#### What this task involves:
Each entry is to be output precisely as it appears.

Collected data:

========

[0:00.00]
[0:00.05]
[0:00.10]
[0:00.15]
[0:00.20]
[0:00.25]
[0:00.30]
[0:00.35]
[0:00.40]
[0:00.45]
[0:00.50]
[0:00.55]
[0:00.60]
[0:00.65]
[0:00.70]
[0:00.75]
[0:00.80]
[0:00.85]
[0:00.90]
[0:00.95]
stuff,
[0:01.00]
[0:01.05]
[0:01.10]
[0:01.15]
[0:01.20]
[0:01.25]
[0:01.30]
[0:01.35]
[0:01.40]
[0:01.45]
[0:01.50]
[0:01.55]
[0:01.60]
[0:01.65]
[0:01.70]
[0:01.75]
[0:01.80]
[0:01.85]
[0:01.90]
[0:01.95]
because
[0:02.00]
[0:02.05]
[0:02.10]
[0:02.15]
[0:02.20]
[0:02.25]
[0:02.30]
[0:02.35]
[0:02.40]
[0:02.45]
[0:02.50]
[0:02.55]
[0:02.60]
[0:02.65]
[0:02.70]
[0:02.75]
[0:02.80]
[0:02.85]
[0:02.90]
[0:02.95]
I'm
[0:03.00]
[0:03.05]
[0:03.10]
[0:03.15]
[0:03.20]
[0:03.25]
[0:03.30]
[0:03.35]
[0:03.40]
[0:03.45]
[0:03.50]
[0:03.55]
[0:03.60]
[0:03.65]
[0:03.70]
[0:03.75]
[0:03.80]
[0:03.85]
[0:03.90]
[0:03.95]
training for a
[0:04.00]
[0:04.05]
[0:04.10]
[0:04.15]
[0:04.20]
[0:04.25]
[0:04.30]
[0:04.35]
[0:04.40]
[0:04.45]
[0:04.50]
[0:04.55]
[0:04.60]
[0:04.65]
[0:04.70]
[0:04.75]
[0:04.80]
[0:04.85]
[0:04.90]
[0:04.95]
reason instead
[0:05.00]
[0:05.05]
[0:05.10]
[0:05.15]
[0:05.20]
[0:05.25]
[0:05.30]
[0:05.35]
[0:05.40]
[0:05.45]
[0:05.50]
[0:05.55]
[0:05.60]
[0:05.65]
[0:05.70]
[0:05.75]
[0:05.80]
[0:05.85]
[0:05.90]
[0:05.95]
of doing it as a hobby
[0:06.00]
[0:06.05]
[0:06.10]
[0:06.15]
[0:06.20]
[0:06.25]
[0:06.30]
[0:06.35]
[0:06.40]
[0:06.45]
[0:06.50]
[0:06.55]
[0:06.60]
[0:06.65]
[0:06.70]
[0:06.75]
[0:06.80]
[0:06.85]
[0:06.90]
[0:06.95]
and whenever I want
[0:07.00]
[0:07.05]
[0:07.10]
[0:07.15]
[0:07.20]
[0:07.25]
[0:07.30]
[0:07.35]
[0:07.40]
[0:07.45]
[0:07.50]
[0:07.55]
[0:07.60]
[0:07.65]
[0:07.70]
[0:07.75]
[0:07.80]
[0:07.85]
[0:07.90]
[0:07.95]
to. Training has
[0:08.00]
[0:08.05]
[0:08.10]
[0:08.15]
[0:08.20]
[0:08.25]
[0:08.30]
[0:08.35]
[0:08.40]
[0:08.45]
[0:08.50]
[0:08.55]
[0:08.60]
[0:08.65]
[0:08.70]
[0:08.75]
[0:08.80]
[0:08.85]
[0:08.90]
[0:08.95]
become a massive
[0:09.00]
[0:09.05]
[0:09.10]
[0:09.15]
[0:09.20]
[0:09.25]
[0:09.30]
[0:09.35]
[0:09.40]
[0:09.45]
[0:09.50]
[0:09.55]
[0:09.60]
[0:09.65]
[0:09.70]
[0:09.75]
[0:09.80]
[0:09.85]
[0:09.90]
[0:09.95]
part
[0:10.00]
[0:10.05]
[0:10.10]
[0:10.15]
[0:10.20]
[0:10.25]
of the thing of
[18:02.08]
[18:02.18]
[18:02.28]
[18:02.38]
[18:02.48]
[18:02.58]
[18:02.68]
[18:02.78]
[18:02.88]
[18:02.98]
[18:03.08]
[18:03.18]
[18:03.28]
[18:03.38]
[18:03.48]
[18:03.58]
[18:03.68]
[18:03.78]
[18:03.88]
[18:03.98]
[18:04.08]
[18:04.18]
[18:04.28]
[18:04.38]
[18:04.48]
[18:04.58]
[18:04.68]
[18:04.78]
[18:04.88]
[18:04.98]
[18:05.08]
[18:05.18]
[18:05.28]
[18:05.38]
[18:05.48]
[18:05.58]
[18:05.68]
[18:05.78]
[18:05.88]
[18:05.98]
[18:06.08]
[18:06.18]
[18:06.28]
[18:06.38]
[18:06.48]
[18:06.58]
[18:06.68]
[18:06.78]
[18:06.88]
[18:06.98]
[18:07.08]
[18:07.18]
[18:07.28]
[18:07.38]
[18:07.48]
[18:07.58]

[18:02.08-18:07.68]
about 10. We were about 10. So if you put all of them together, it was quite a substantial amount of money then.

========

#### Completed exercise:
[0:00.00]
[0:00.05]
[0:00.10]
[0:00.15]
[0:00.20]
[0:00.25]
[0:00.30]
[0:00.35]
[0:00.40]
[0:00.45]
[0:00.50]
[0:00.55]
[0:00.60]
[0:00.65]
[0:00.70]
[0:00.75]
[0:00.80]
[0:00.85]
[0:00.90]
[0:00.95]
stuff,
[0:01.00]
[0:01.05]
[0:01.10]
[0:01.15]
[0:01.20]
[0:01.25]
[0:01.30]
[0:01.35]
[0:01.40]
[0:01.45]
[0:01.50]
[0:01.55]
[0:01.60]
[0:01.65]
[0:01.70]
[0:01.75]
[0:01.80]
[0:01.85]
[0:01.90]
[0:01.95]
because
[0:02.00]
[0:02.05]
[0:02.10]
[0:02.15]
[0:02.20]
[0:02.25]
[0:02.30]
[0:02.35]
[0:02.40]
[0:02.45]
[0:02.50]
[0:02.55]
[0:02.60]
[0:02.65]
[0:02.70]
[0:02.75]
[0:02.80]
[0:02.85]
[0:02.90]
[0:02.95]
I'm
[0:03.00]
[0:03.05]
[0:03.10]
[0:03.15]
[0:03.20]
[0:03.25]
[0:03.30]
[0:03.35]
[0:03.40]
[0:03.45]
[0:03.50]
[0:03.55]
[0:03.60]
[0:03.65]
[0:03.70]
[0:03.75]
[0:03.80]
[0:03.85]
[0:03.90]
[0:03.95]
training for a
[0:04.00]
[0:04.05]
[0:04.10]
[0:04.15]
[0:04.20]
[0:04.25]
[0:04.30]
[0:04.35]
[0:04.40]
[0:04.45]
[0:04.50]
[0:04.55]
[0:04.60]
[0:04.65]
[0:04.70]
[0:04.75]
[0:04.80]
[0:04.85]
[0:04.90]
[0:04.95]
reason instead
[0:05.00]
[0:05.05]
[0:05.10]
[0:05.15]
[0:05.20]
[0:05.25]
[0:05.30]
[0:05.35]
[0:05.40]
[0:05.45]
[0:05.50]
[0:05.55]
[0:05.60]
[0:05.65]
[0:05.70]
[0:05.75]
[0:05.80]
[0:05.85]
[0:05.90]
[0:05.95]
of doing it as a hobby
[0:06.00]
[0:06.05]
[0:06.10]
[0:06.15]
[0:06.20]
[0:06.25]
[0:06.30]
[0:06.35]
[0:06.40]
[0:06.45]
[0:06.50]
[0:06.55]
[0:06.60]
[0:06.65]
[0:06.70]
[0:06.75]
[0:06.80]
[0:06.85]
[0:06.90]
[0:06.95]
and whenever I want
[0:07.00]
[0:07.05]
[0:07.10]
[0:07.15]
[0:07.20]
[0:07.25]
[0:07.30]
[0:07.35]
[0:07.40]
[0:07.45]
[0:07.50]
[0:07.55]
[0:07.60]
[0:07.65]
[0:07.70]
[0:07.75]
[0:07.80]
[0:07.85]
[0:07.90]
[0:07.95]
to. Training has
[0:08.00]
[0:08.05]
[0:08.10]
[0:08.15]
[0:08.20]
[0:08.25]
[0:08.30]
[0:08.35]
[0:08.40]
[0:08.45]
[0:08.50]
[0:08.55]
[0:08.60]
[0:08.65]
[0:08.70]
[0:08.75]
[0:08.80]
[0:08.85]
[0:08.90]
[0:08.95]
become a massive
[0:09.00]
[0:09.05]
[0:09.10]
[0:09.15]
[0:09.20]
[0:09.25]
[0:09.30]
[0:09.35]
[0:09.40]
[0:09.45]
[0:09.50]
[0:09.55]
[0:09.60]
[0:09.65]
[0:09.70]
[0:09.75]
[0:09.80]
[0:09.85]
[0:09.90]
[0:09.95]
part
[0:10.00]
[0:10.05]
[0:10.10]
[0:10.15]
[0:10.20]
[0:10.25]
of the thing of
[18:02.08]
[18:02.18]
[18:02.28]
[18:02.38]
[18:02.48]
[18:02.58]
[18:02.68]
[18:02.78]
[18:02.88]
[18:02.98]
[18:03.08]
[18:03.18]
[18:03.28]
[18:03.38]
[18:03.48]
[18:03.58]
[18:03.68]
[18:03.78]
[18:03.88]
[18:03.98]
[18:04.08]
[18:04.18]
[18:04.28]
[18:04.38]
[18:04.48]
[18:04.58]
[18:04.68]
[18:04.78]
[18:04.88]
[18:04.98]
[18:05.08]
[18:05.18]
[18:05.28]
[18:05.38]
[18:05.48]
[18:05.58]
[18:05.68]
[18:05.78]
[18:05.88]
[18:05.98]
[18:06.08]
[18:06.18]
[18:06.28]
[18:06.38]
[18:06.48]
[18:06.58]
[18:06.68]
[18:06.78]
[18:06.88]
[18:06.98]
[18:07.08]
[18:07.18]
[18:07.28]
[18:07.38]
[18:07.48]
[18:07.58]

[18:02.08-18:07.68]
about 10. We were about 10. So if you put all of them together, it was quite a substantial amount of money then.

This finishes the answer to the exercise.